When I ran into this, I discovered the reason this was happening is that session cookies set on the server usually do not have an expiration value set. The default behavior in this case is for the browser to discard the cookie when the browser is closed / re-opened. Since the browser does not resend the cookie on re-opening, the server has no way of identifying the session, even if it hasn't expired on the server yet, and thus, your user is redirected back to the login page.
When the user is using your site in web app mode (icon added to home screen), iOS treats navigating to / from the app the same way a desktop computer would treat closing and reopening the browser, and loses the session when reopened.
So following Wilbo's suggestion and setting an expiration time for the cookie, iOS checks if the cookie has expired when the user navigates back to your app, and if it hasn't, re-sends the cookie, thus maintaining the session.
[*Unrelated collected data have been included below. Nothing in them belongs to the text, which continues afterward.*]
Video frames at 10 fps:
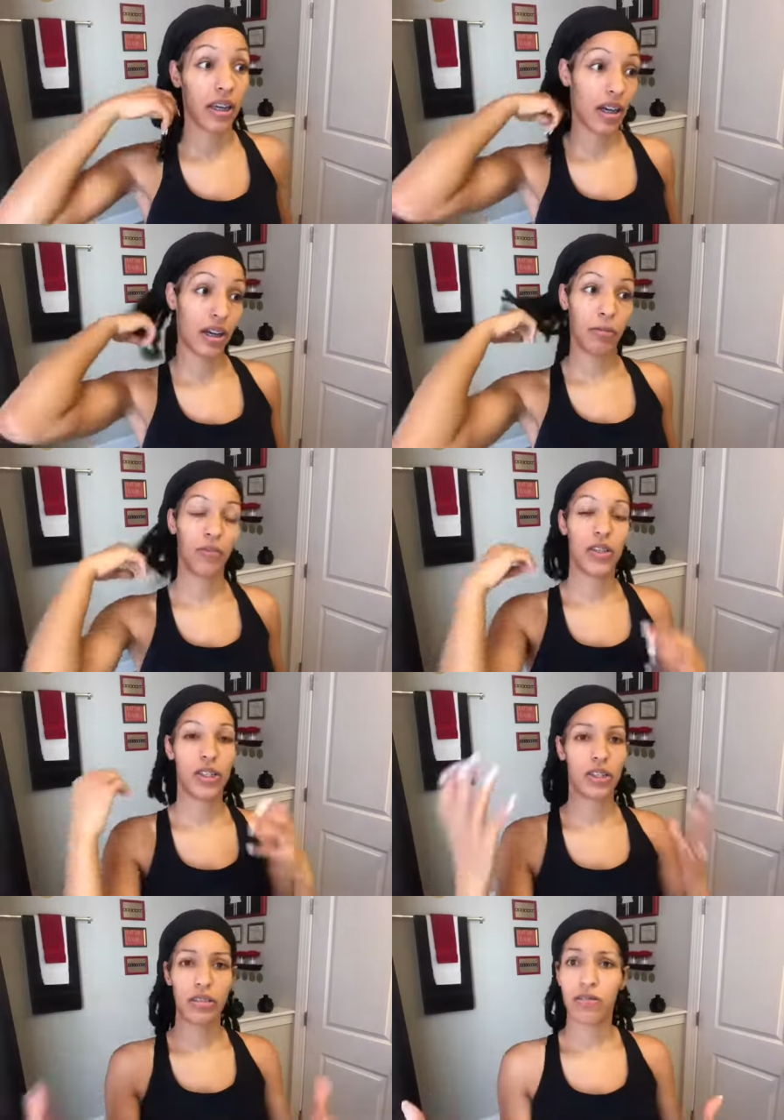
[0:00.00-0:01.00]
Um, if it's
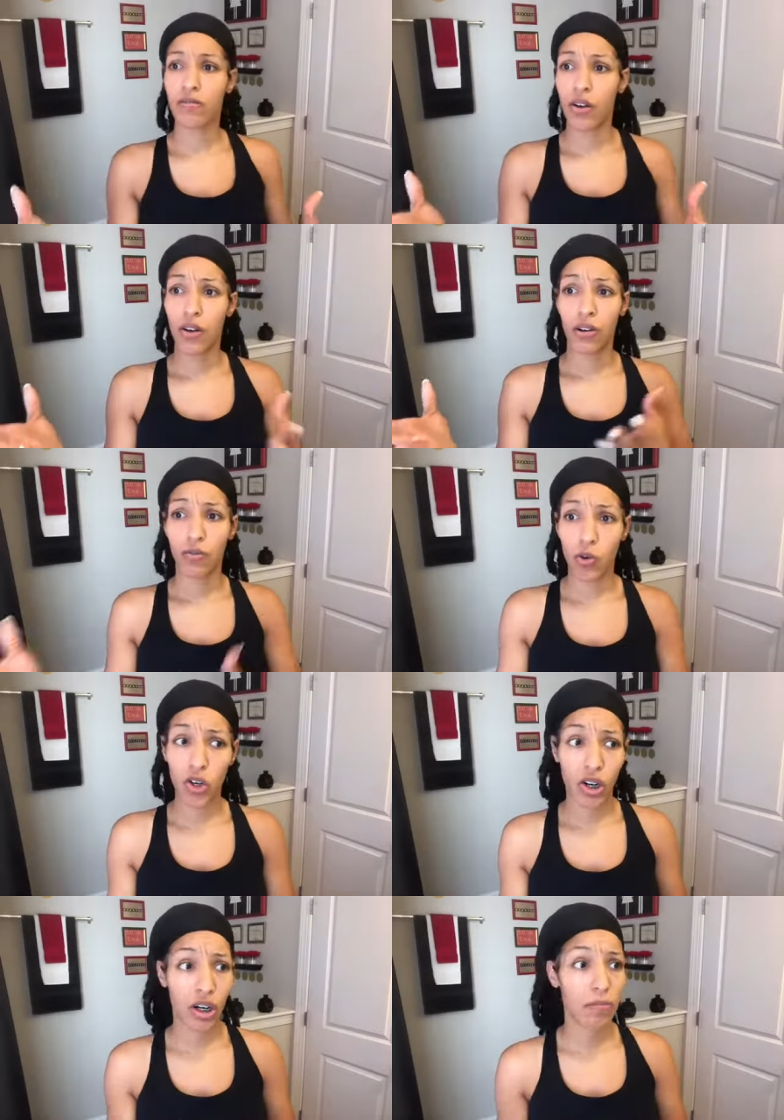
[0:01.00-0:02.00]
still
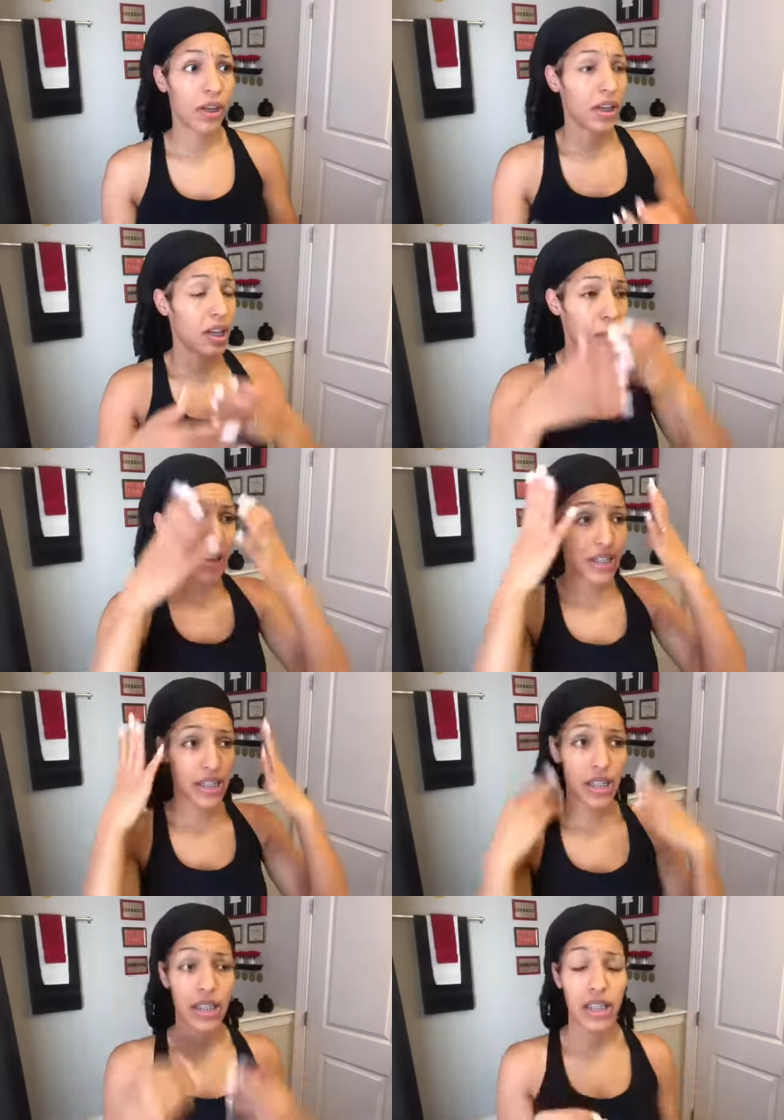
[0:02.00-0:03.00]
warm and my
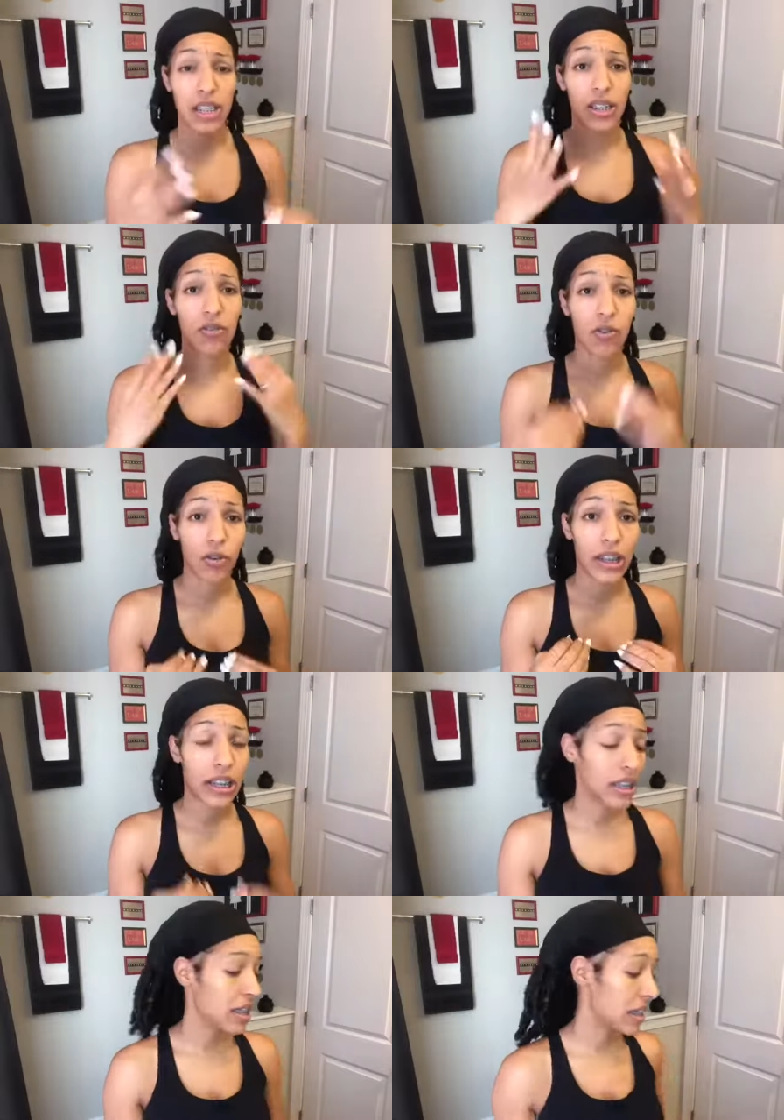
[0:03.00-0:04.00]
skin is still
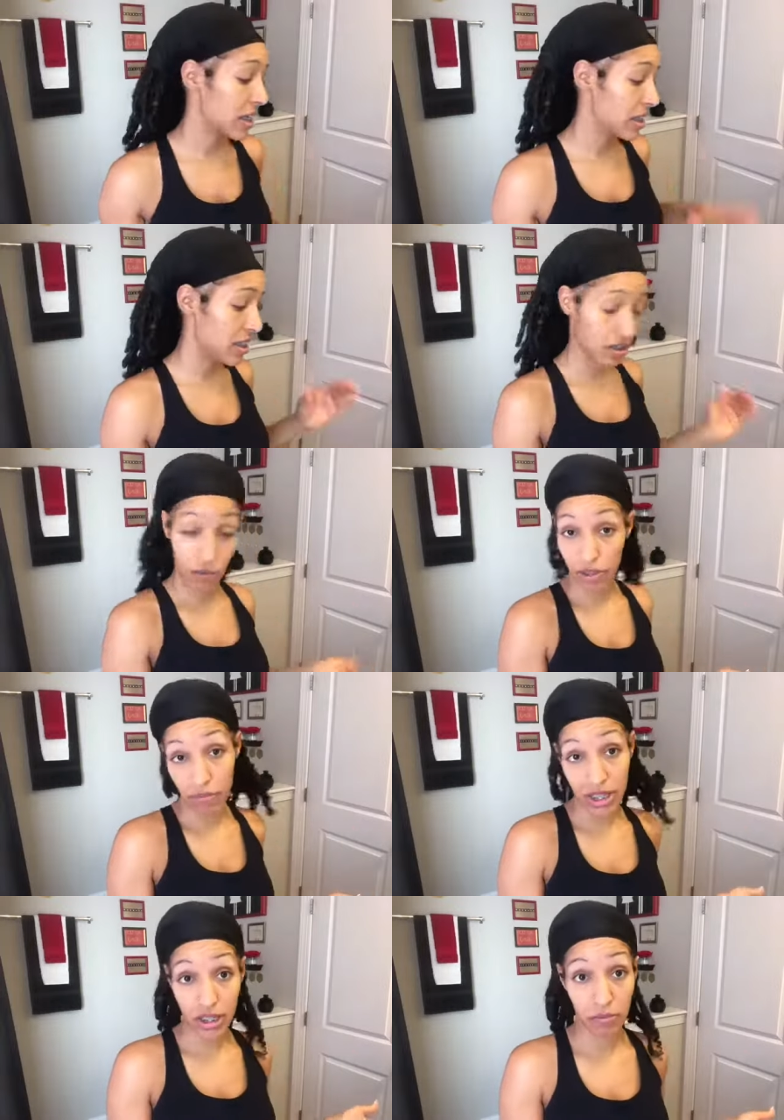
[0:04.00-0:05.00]
oily, then I stick with my
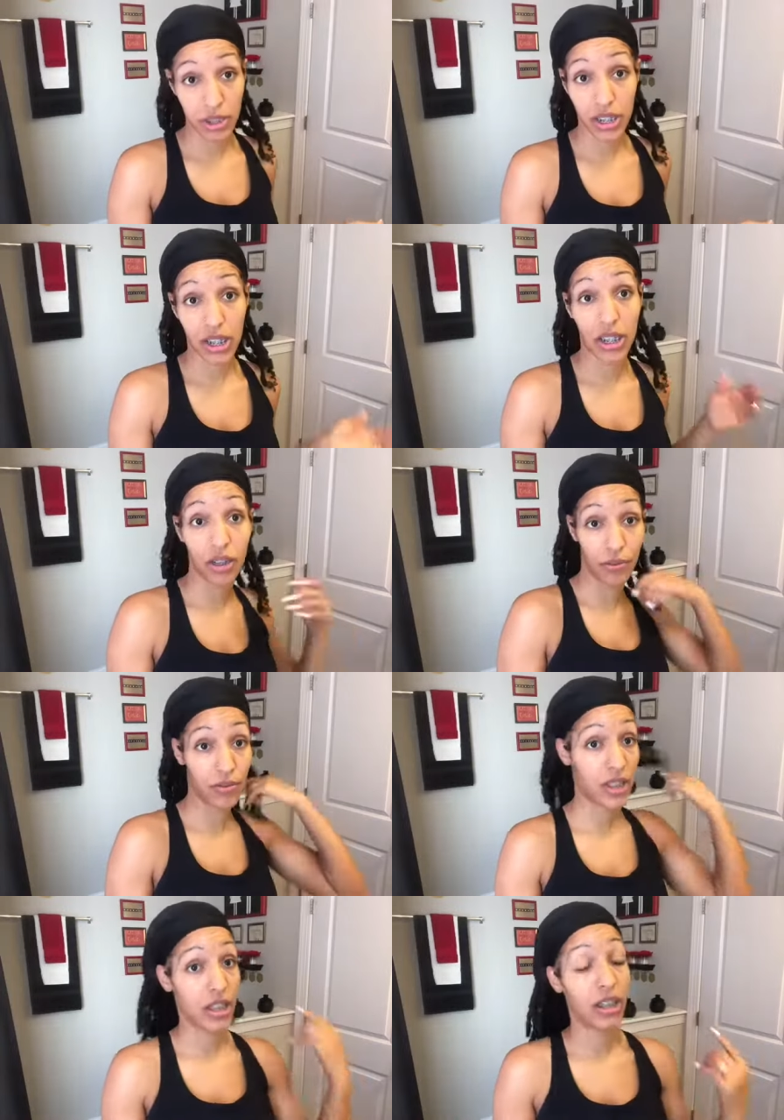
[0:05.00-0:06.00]
summer skincare
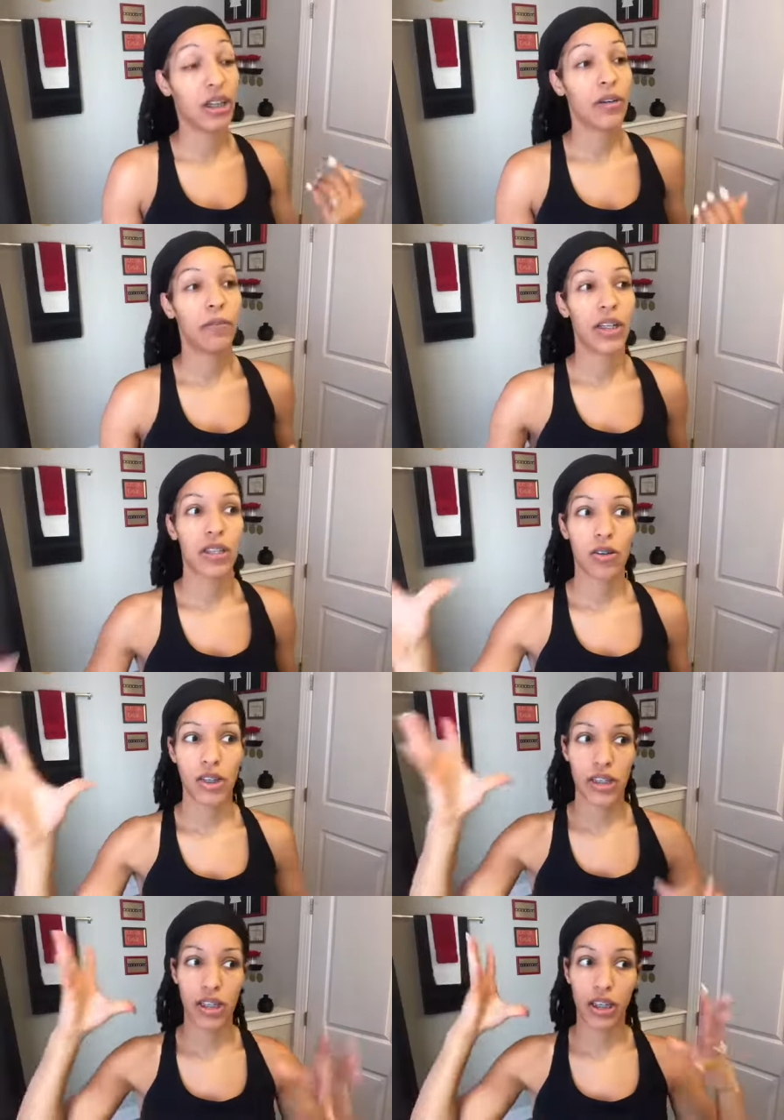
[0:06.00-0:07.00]
routine. When it
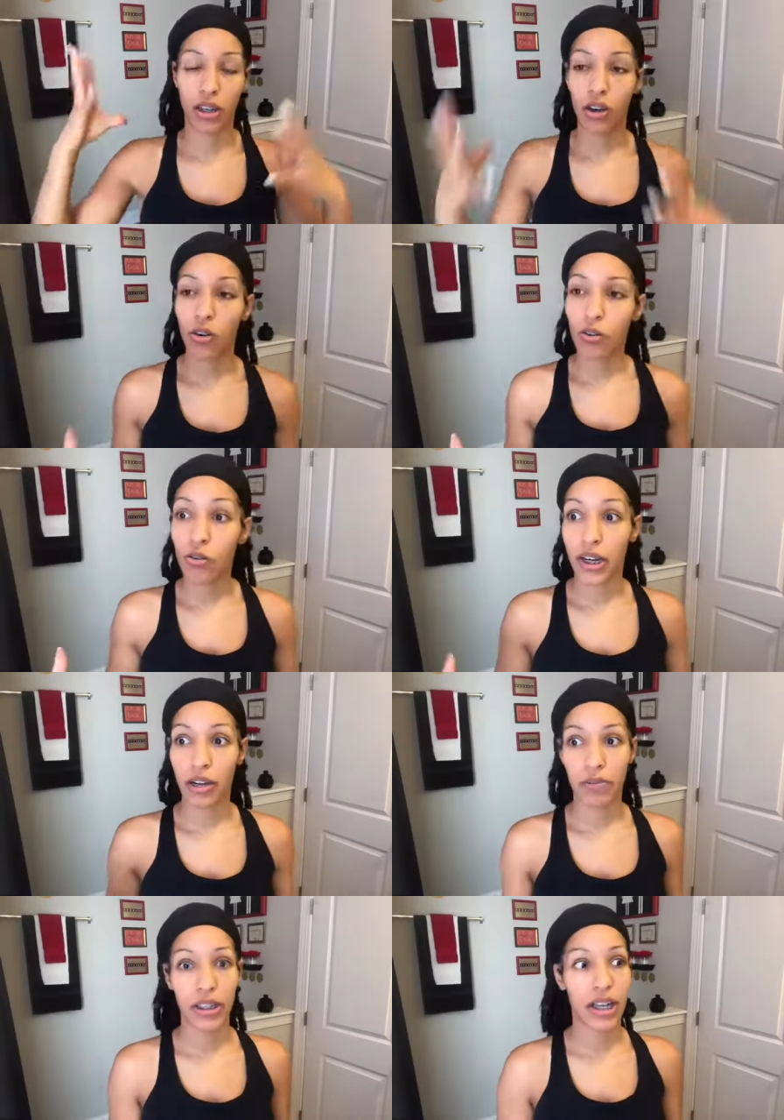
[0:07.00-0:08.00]
starts getting cold and I
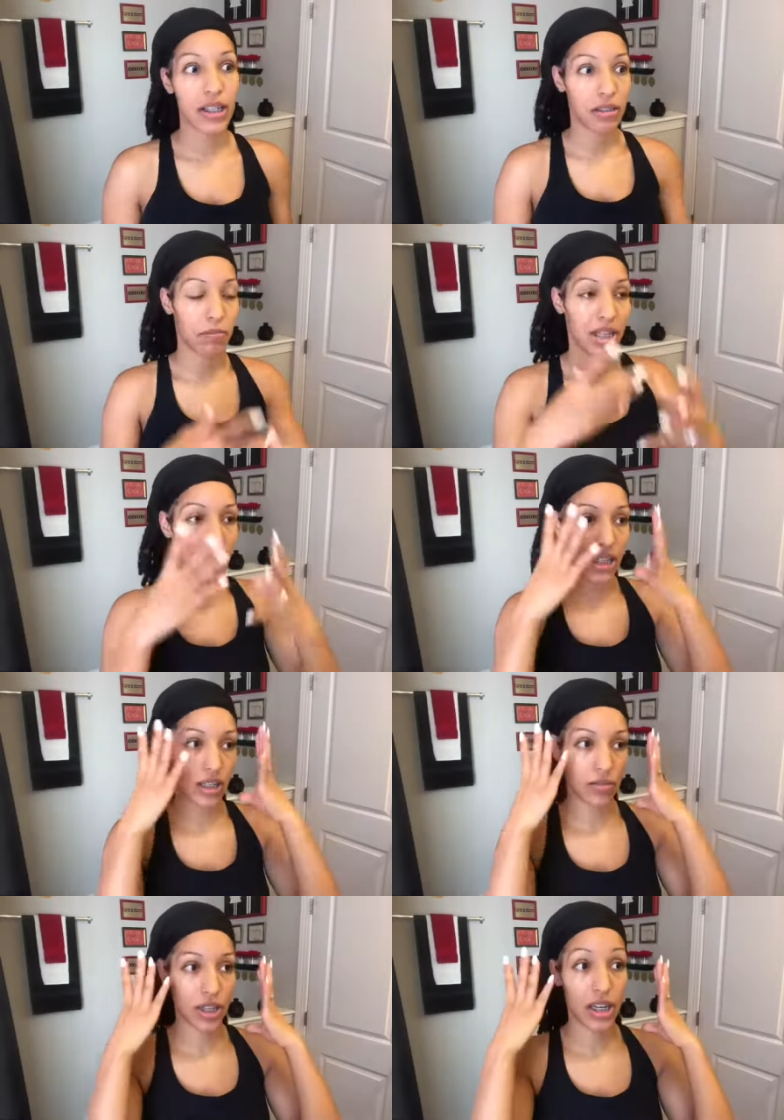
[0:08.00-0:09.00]
realize that my skin
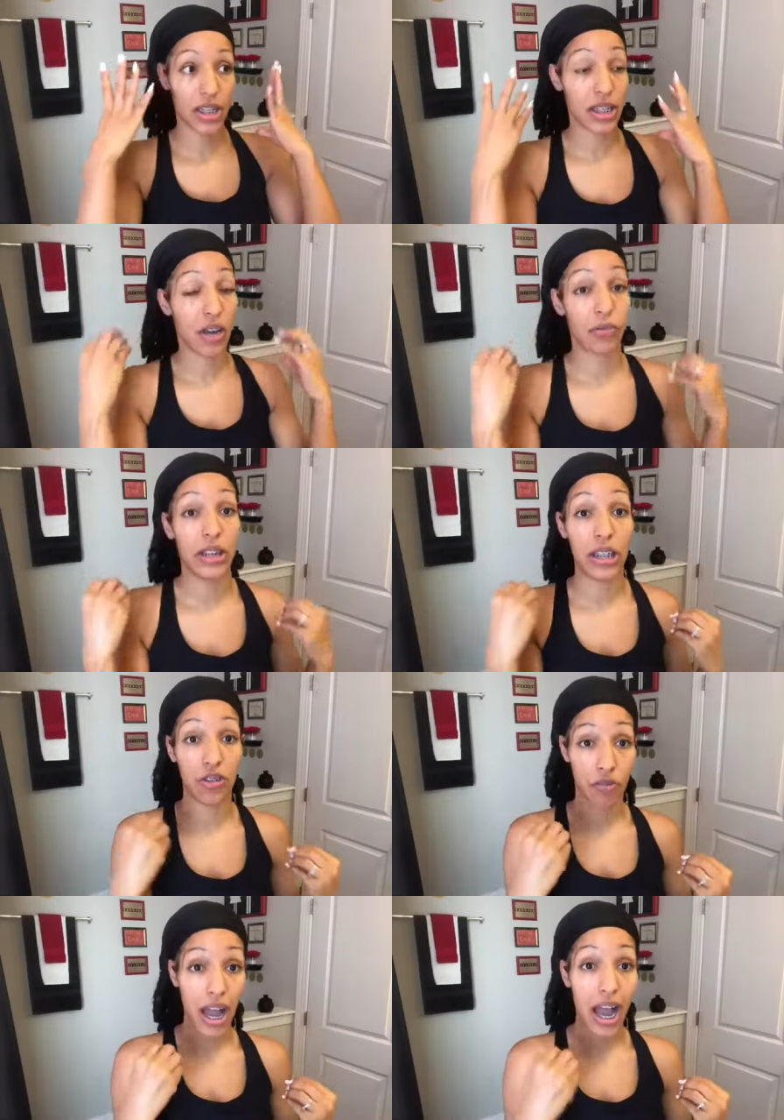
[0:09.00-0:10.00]
okay is now really
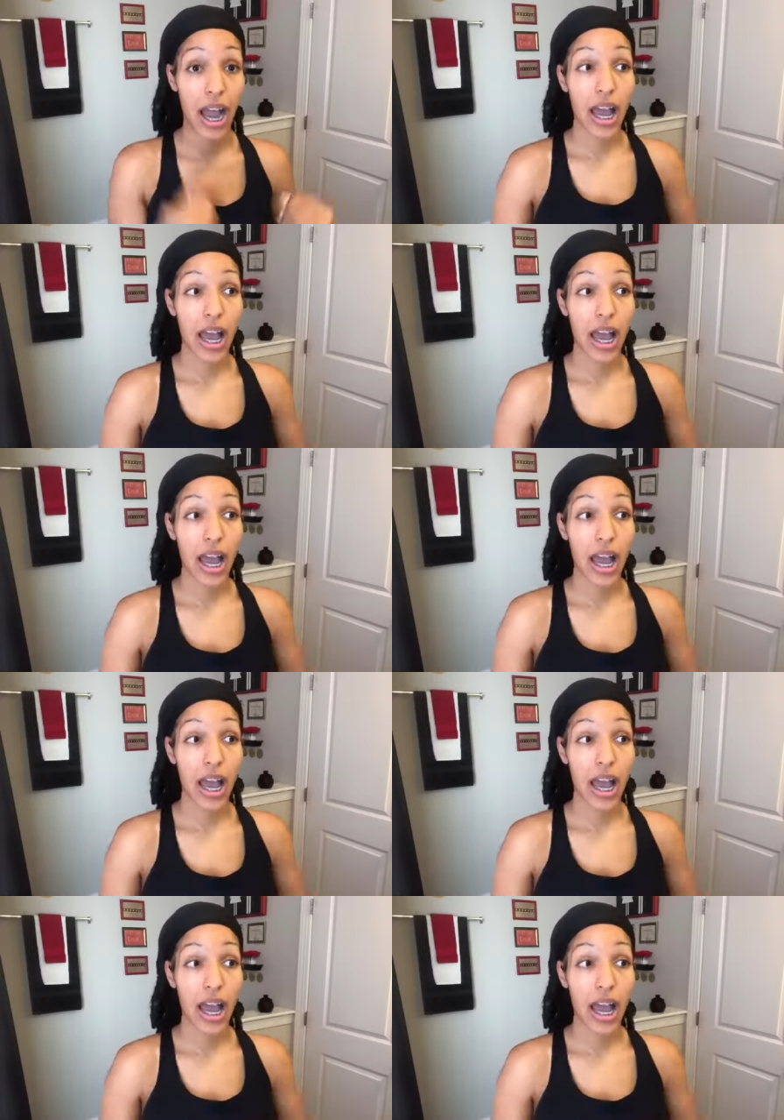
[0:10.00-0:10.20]
dry,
The value of 1 year in Wilbo's answer is ridiculously long, you would typically want to set this to something like 8 or 24 hours, and ideally sync it with the session expiry timeout value you have set on the server.
Note that as a side effect, when your site is accessed from a desktop browser, and the user closes and re-opens the browser, the session would continue to persist and the user will still be logged in, which wouldn't have been the case previously (unless they were browsing privately). Your "Logout" feature would have to properly handle expiring this cookie.
For a Java webapp using web.xml version 3.0 or higher, the easiest way to do this is to modify <session-config> as follows:
<session-config>
<session-timeout>600</session-timeout> <!-- In minutes -->
<cookie-config>
<http-only>true</http-only>
<secure>true</secure>
<max-age>36000</max-age> <!-- In seconds -->
</cookie-config>
</session-config>
There are persistent key-value storage and database storage available for web apps. You can save your authentication data using localStorage object and use XMLHttpRequest to send it to the server.
Another option is saving your persistent data in a SQLite database, however this doesn’t seem to be a proper solution in your case.
Check out Apple’s Client-Side Storage and Offline Applications Programming Guide for details/examples.